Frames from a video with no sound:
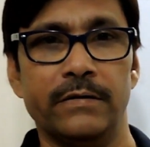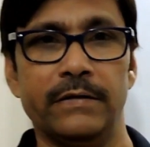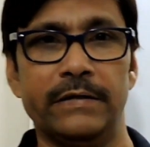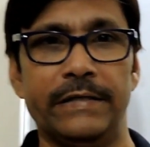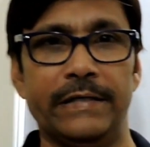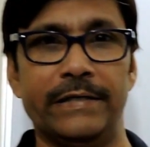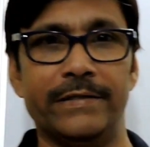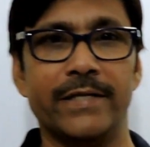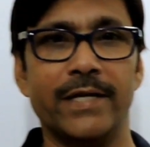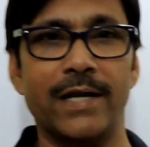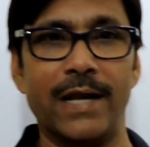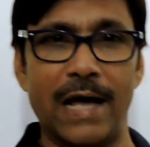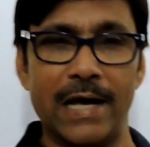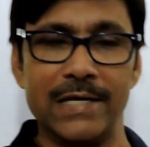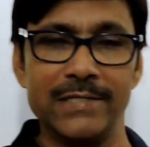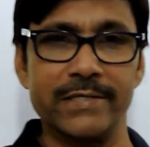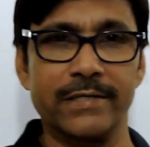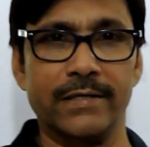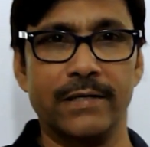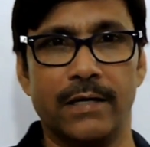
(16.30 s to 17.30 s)
In the
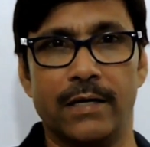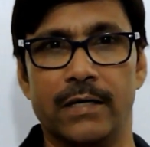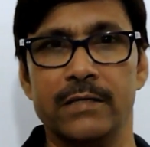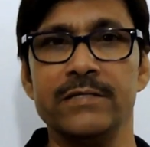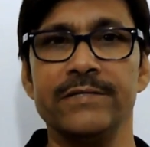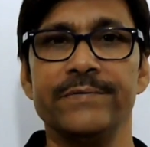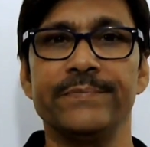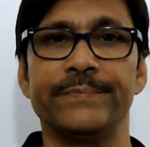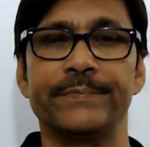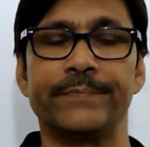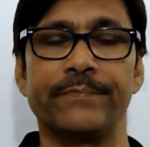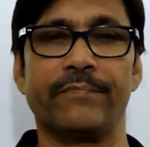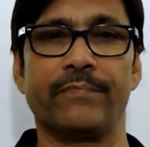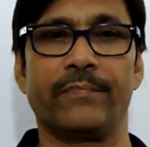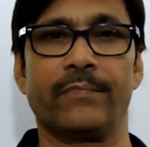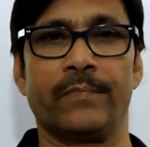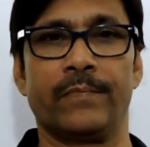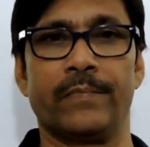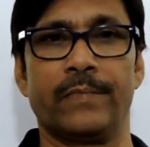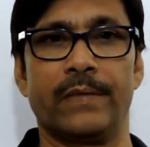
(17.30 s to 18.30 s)
last class,
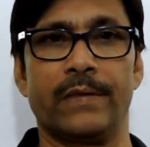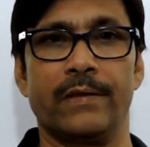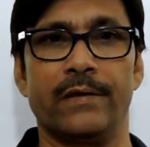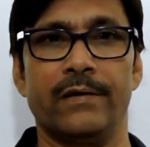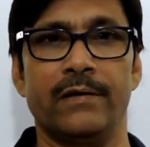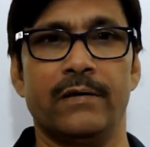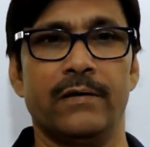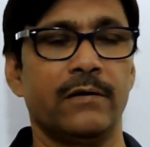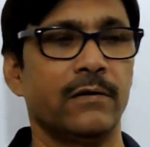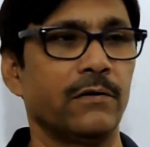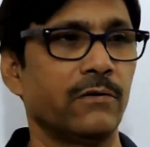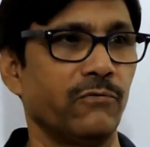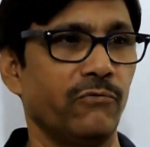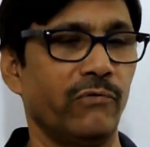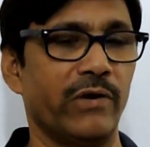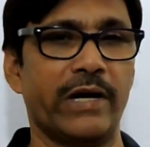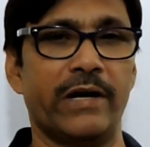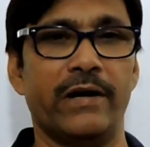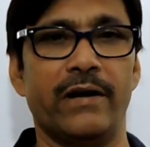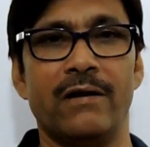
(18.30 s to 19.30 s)
we
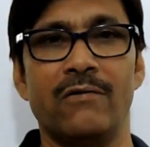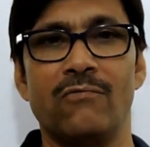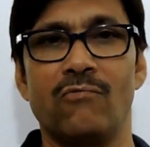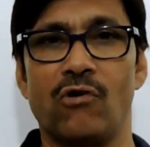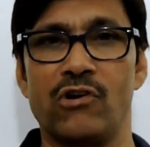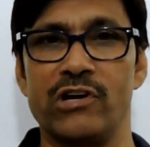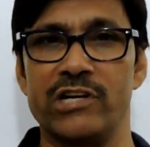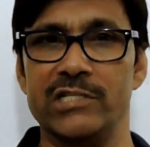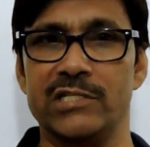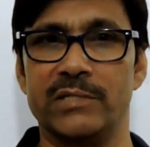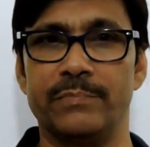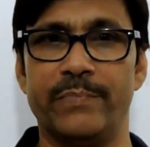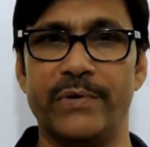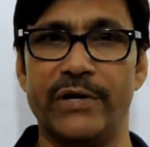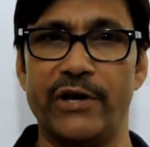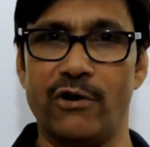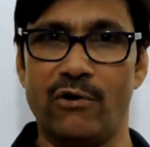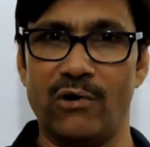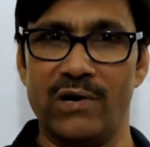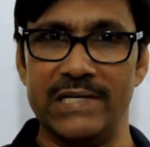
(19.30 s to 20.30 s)
had done what is
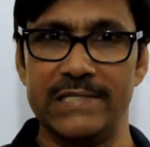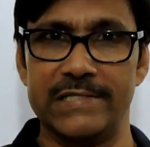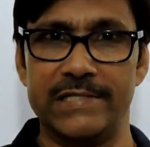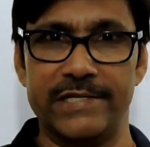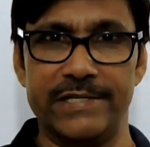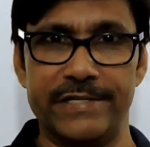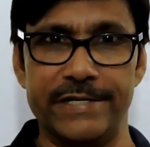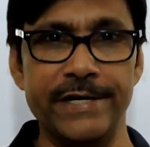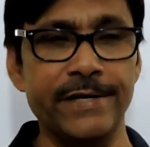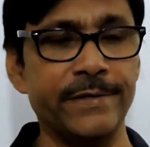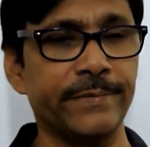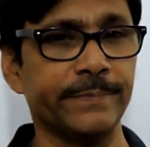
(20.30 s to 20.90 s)
periodicity,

*What the task requires:* Please reproduce the entries above line by line, exactly, leaving out each image.

*Task result:*
Frames from a video with no sound:
(16.30 s to 17.30 s)
In the
(17.30 s to 18.30 s)
last class,
(18.30 s to 19.30 s)
we
(19.30 s to 20.30 s)
had done what is
(20.30 s to 20.90 s)
periodicity,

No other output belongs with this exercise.